This database characterizes the allelic binding of 95,886 common human single nucleotide polymorphisms (SNPs, MAF>1% in Eeuropean and Asian populations) to 270 distinct transcription factors (TFs). The SNPs were chosen from neighboring regions (<=500 kb) of 83 risk loci of type 2 diabetes (T2D) that were identified in several genome wide association studies (GWAS). The data were generated using SNP-SELEX. For SNPs that are not included in the SNP-SELEX experiments, we also built deltaSVM models for 94 TFs that can be used to predict allelic TF binding to any SNPs. For detail about the SNP selection and experimental or computational pipeline, please refer to the paper under review, “Systematic Analysis of Differential Transcription Factor Binding to Non-Coding Variants in the Human Genome.”.
We described the measurements as below:
Oligo Binding Score, defined by Area Under Curve (AUC) of oligo enrichment per TF. The reads from the 40-bp oligo (regardless of allele) were counted for the input pool and for the 6 SELEX cycles. Odds (oligo/others) ratio between each cycle and input was computed and plotted against SELEX cycle serial number (x-axis: SELEX cycle; y-axis: Log 10 odds ratio). A curve was drawn between the juxtaposed dots. AUC is used as a score to assess TF binding to the 40-bp sequence.
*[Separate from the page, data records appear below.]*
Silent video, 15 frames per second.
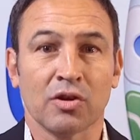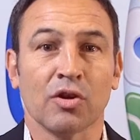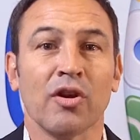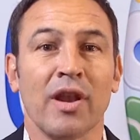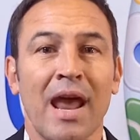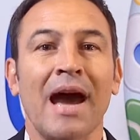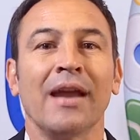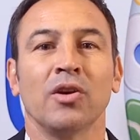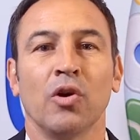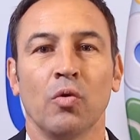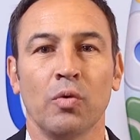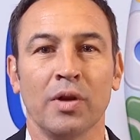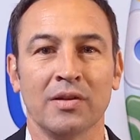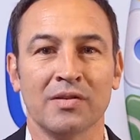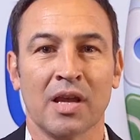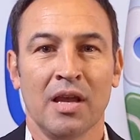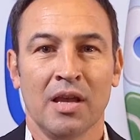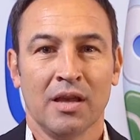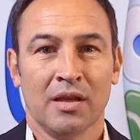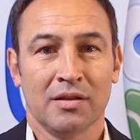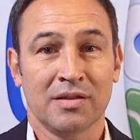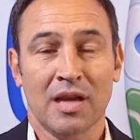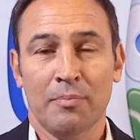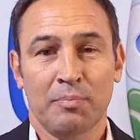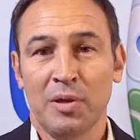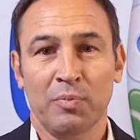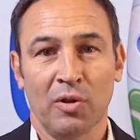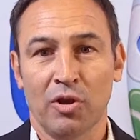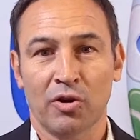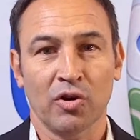the top
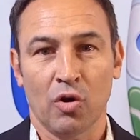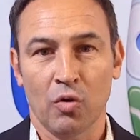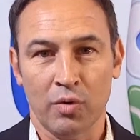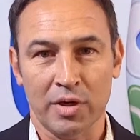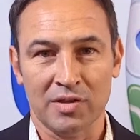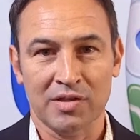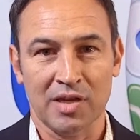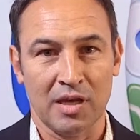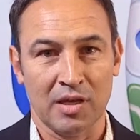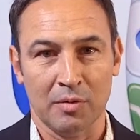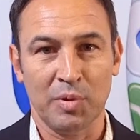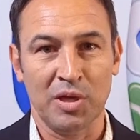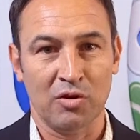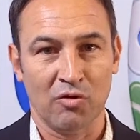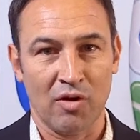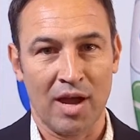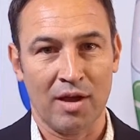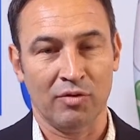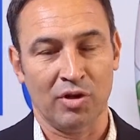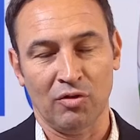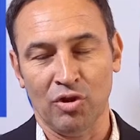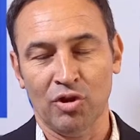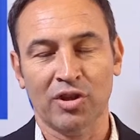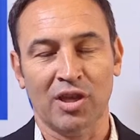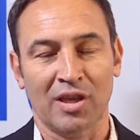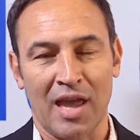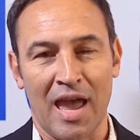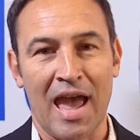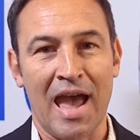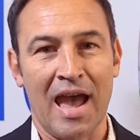people aren't always taking a peek around and
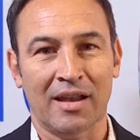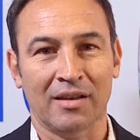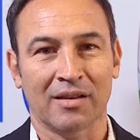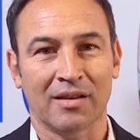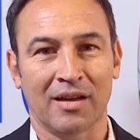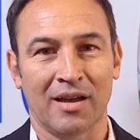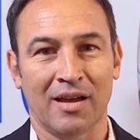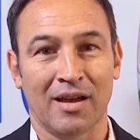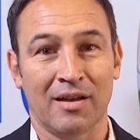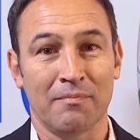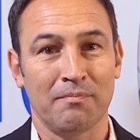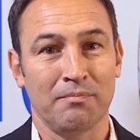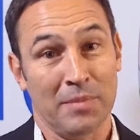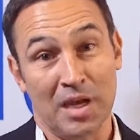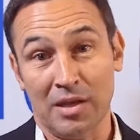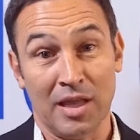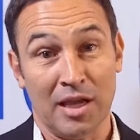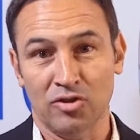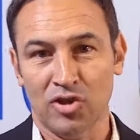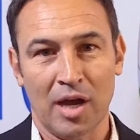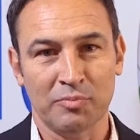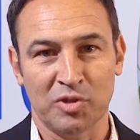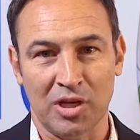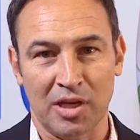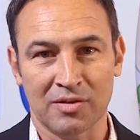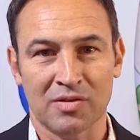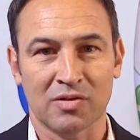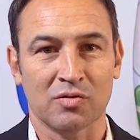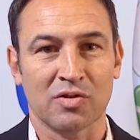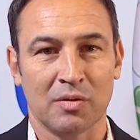looking at making that job
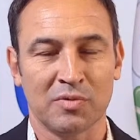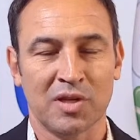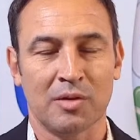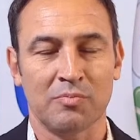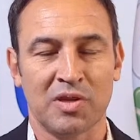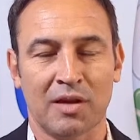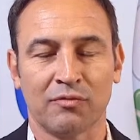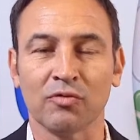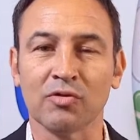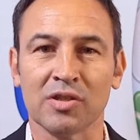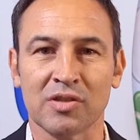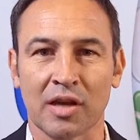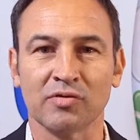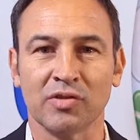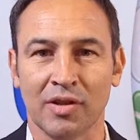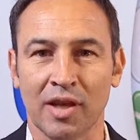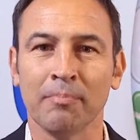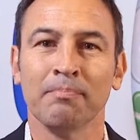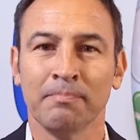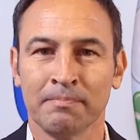change. So sometimes you have to reach out to them.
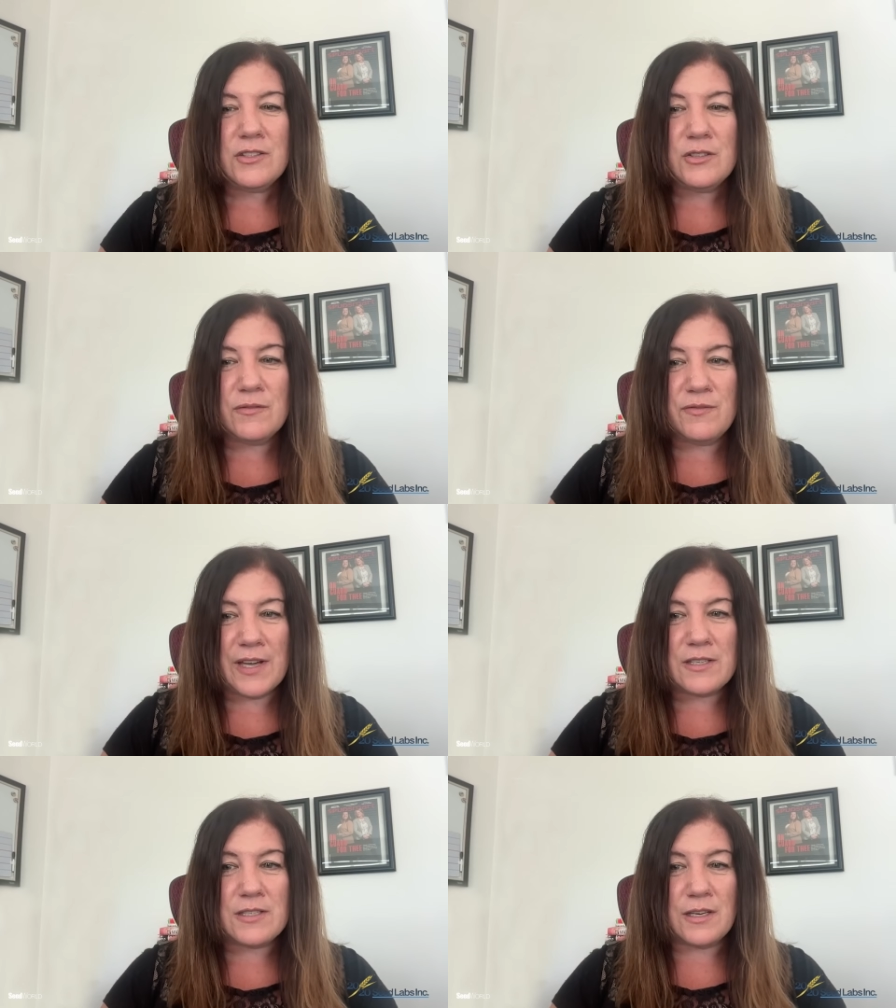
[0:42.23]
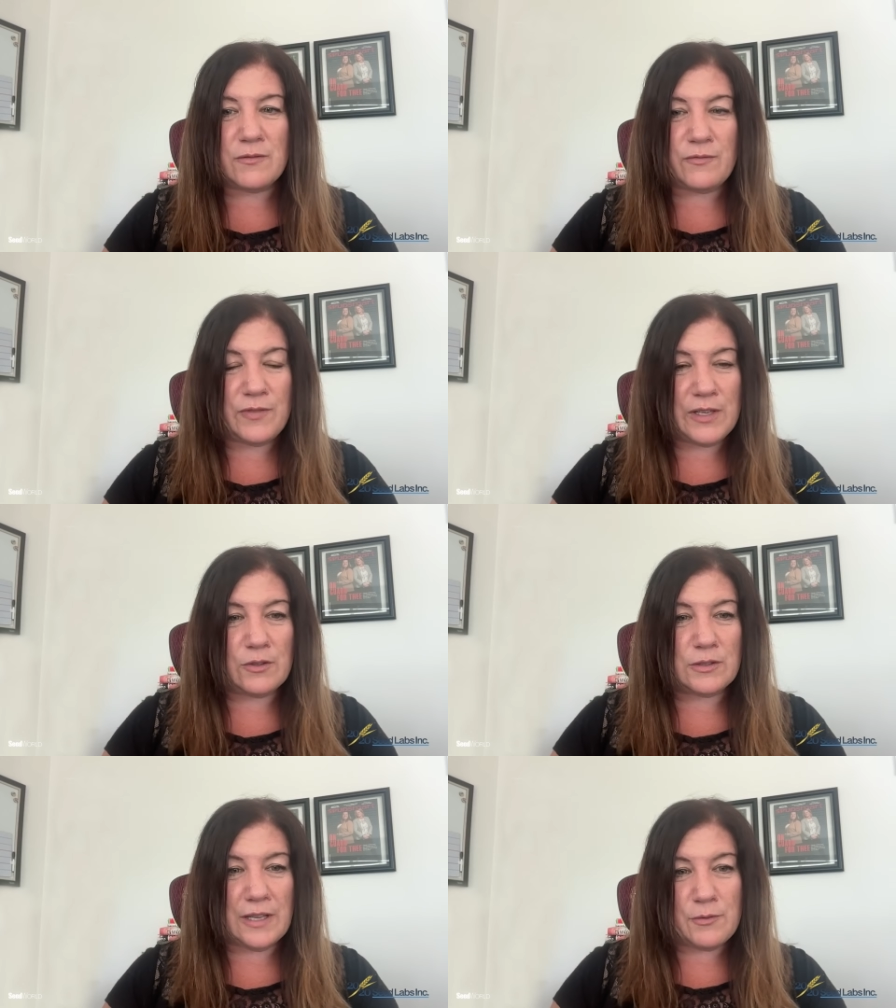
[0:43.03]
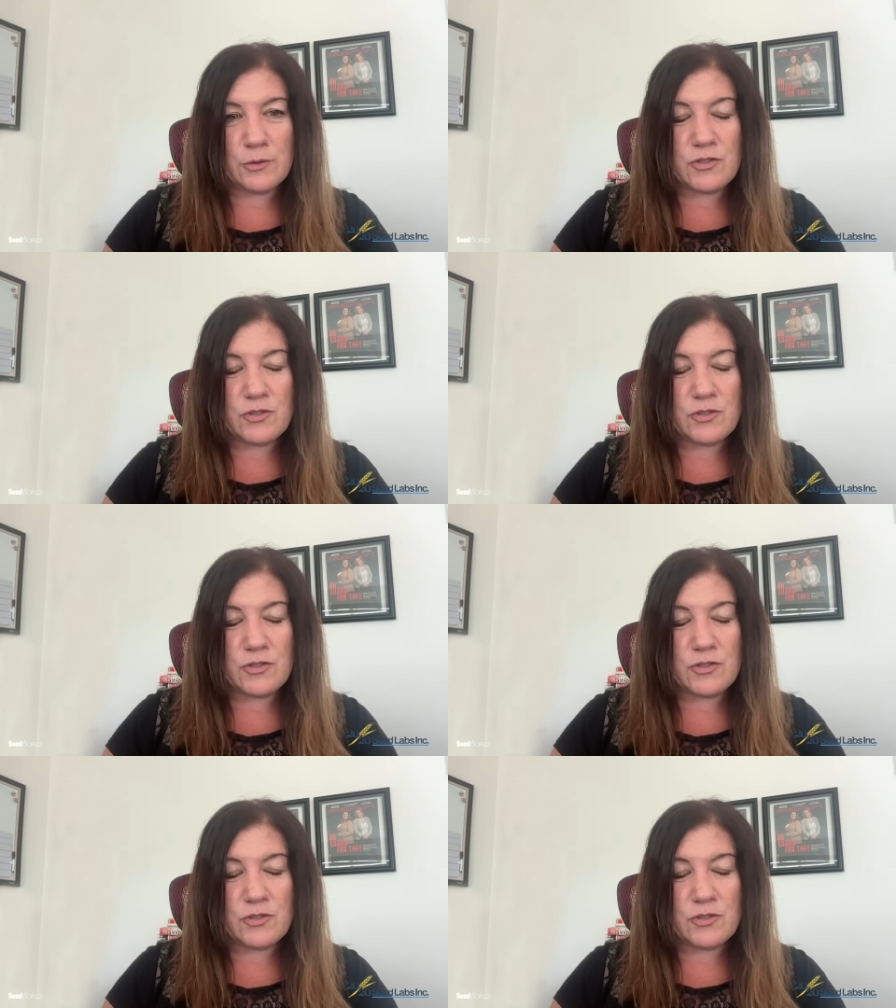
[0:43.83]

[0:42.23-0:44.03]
to invest in field-level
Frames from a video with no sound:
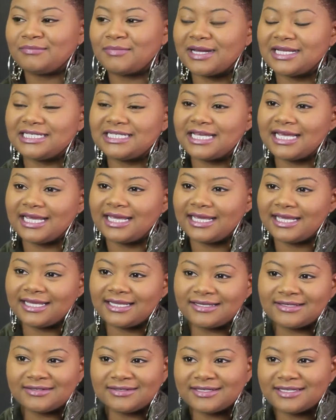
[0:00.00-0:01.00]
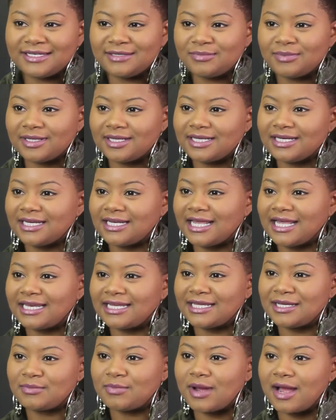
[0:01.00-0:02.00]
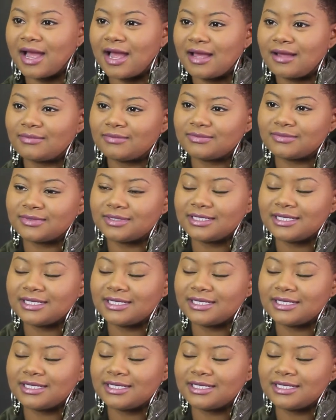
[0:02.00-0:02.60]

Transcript: My dad, he played a lot of hip hop.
25,000 Monte-Carlo randomization was carried out to get p-values of the OBS. A cut off of p-value 0.05 is used to define ‘Binding’ of the TF to the genomic fragment.
Preferential Binding Score, defined by Area Under Curve (AUC) of differential allelic enrichment per TF. Curves for both alleles of OBS (see above) were drawn in the same plot and area between the two curves was computed to define the differential binding of two alleles to the TF. The reference allele is always subtracted by the alternative allele so that the negative value means that the TF prefers alternative allele.
25,000 Monte-Carlo randomization was carried out to get p-values of the PBS. A cut off of p-value 0.01 is used to define ‘Differential Binding’ of the TF to the two alleles.
Nucleotide sequence of the alternative allele of the SNP (hg19).
Nucleotide sequence of the reference allele of the SNP (hg19).